The new public.

AuthorSeo, Sarah A.
PositionCorrelation between police discretionary authority and automobile governance in criminal procedure development - Introduction through II. The Public Sphere of the Automobile Society, p. 1616-1647

ESSAY CONTENTS INTRODUCTION I. A SOCIO-LEGAL, CULTURAL, AND INTELLECTUAL HISTORY OF THE FOURTH AMENDMENT A. Why Cars B. Why Reich II. THE PUBLIC SPHERE OF THE AUTOMOTIVE SOCIETY A. Governing the Automotive Society B. Policing the Regulatory State III. THE NEW PRIVATE SPHERE OF AUTOMOBILITY A. Reich and the Road to Freedom B. The Freedom of Movement and the Automobile IV. THE NEW PUBLIC A. Privacy in Public B. From Substance to Procedure C. Public/Private Distinction Redux V. CODA: THE FUTURE OF THE FOURTH AMENDMENT INTRODUCTION

"The most powerful elements of American society devised the official maps of the culture: inscribing meaning in each part of the body, designating some bodily practices as sexual and others as asexual, some as acceptable and others as not; designating some urban spaces as public and others as private.... Those maps require attention because they had real social power, but they did not guide the practices or self-understanding of everyone who saw them."

--George Chauncey, 1994 (1)

"Although Meg still could not move her arms or legs she was no longer frightened as she lay in her father's arms, and he carried her tenderly towards the trees. For the moment she felt completely safe and secure and it was the most beautiful feeling in the world. So she said, 'But Father, what's wrong with security? Everybody likes to be all co[z]y and safe.'

'Yes,' Mr. Murry said, grimly. 'Security is a most seductive thing.'

'Well--but I want to be secure, Father. I hate feeling insecure.'

'But you don't love security enough so that you guide your life by it, Meg. You weren't thinking of security when you came to rescue me with Mrs Who, Mrs Whatsit, and Mrs Which.'"

--Madeleine L'Engle (2)

In 1966 Charles Reich, then a professor at Yale Law School, wrote about his "disturbing number of encounters with the police," particularly the "many times" while driving a car. (3) The traffic stops happened in several states, from New York to Oregon, and "always in broad daylight." (4) The officers would ask to see his license and wanted to know "where [he] was going, where [he] was coming from, and [his] business." (5) Each time, Reich asked why the officer had "flagged [him] down with sirens and flashing light," only to receive the dismissive reply that he was "just checking." (6) When one officer informed Reich that he "had the right to stop anyone any place any time--and for no reason," Reich decided that he "had better write an article." (7)

In the article that followed, published in the Yale Law Journal and titled Police Questioning of Law Abiding Citizens, Reich articulated a "special need for privacy in public" in a world of seemingly unlimited police discretion. (8) This inside-out claim harkened back to a constitutional understanding that prevailed from the nineteenth century into the early twentieth. What scholars today refer to as classical legal thought divided the world into public and private spheres to delineate the reach of legitimate government action. (9) Whatever the law labeled "public," the state could govern. For instance, in 1928, the New York City Police Commissioner defended aggressive, even unconstitutional, police tactics on the ground that "[a]ny man with a previous record is public property." (10) In the private realm, however, free men (and they were men) (11) enjoyed the presumption of the right to be left alone and do as they pleased. The classic private sphere was the home, where individuals enjoyed the inviolability of their proverbial castles (12)--at least until what they did inside their homes affected the "public interest." (13) As this burden-shifting process suggests, complete freedom from state regulation in the private sphere was never the reality. The public/private dichotomy was more like a continuum from more regulation to less, and somewhere along that spectrum was a line between free and not free. This dualism was an analytic framework that powerfully shaped how legal minds conceived and articulated arguments for individual rights or social legislation.
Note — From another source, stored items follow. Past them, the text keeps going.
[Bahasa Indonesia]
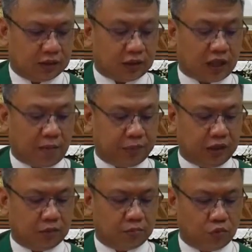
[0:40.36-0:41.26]

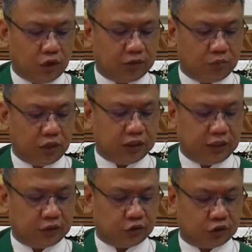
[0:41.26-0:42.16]
Tetapi murid-murid
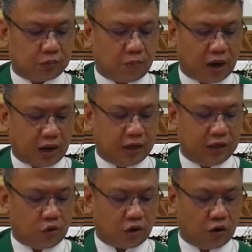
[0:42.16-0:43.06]
Yesus
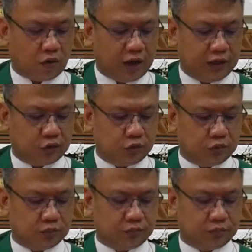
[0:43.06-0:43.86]
memarahi orang-orang itu.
Reich was thinking of the legally constituted private realm when he wrote that "[t]he good society must have its hiding places--its protected crannies for the soul." (14) Only in these sanctuaries, hidden from the intrusive gaze of the state, could individuals live freely. But by "hiding places," Reich referred not to the sanctity of one's home, but rather to the road and the automobile. This was an odd claim as a matter of law. Ever since Henry Ford perfected the mass production of the Model T, courts had held that automobiles were not private property like houses. (15) Rather, they were more like public property, judges reasoned tautologically, because the state regulated them. Courts accordingly concluded that the automobile was not entitled to all the rights that the private sphere afforded. Relying on the public/private framework, courts interpreted the Fourth Amendment to require warrants for searches of the private sphere--"persons, houses, papers, and effects" as enumerated in the text--but this requirement did not apply to whatever the law classified as public. (16) This was precisely why police officers could stop Reich in his car without a warrant. So why did Reich think of the automobile as a private hiding place, and what did he mean by privacy in public?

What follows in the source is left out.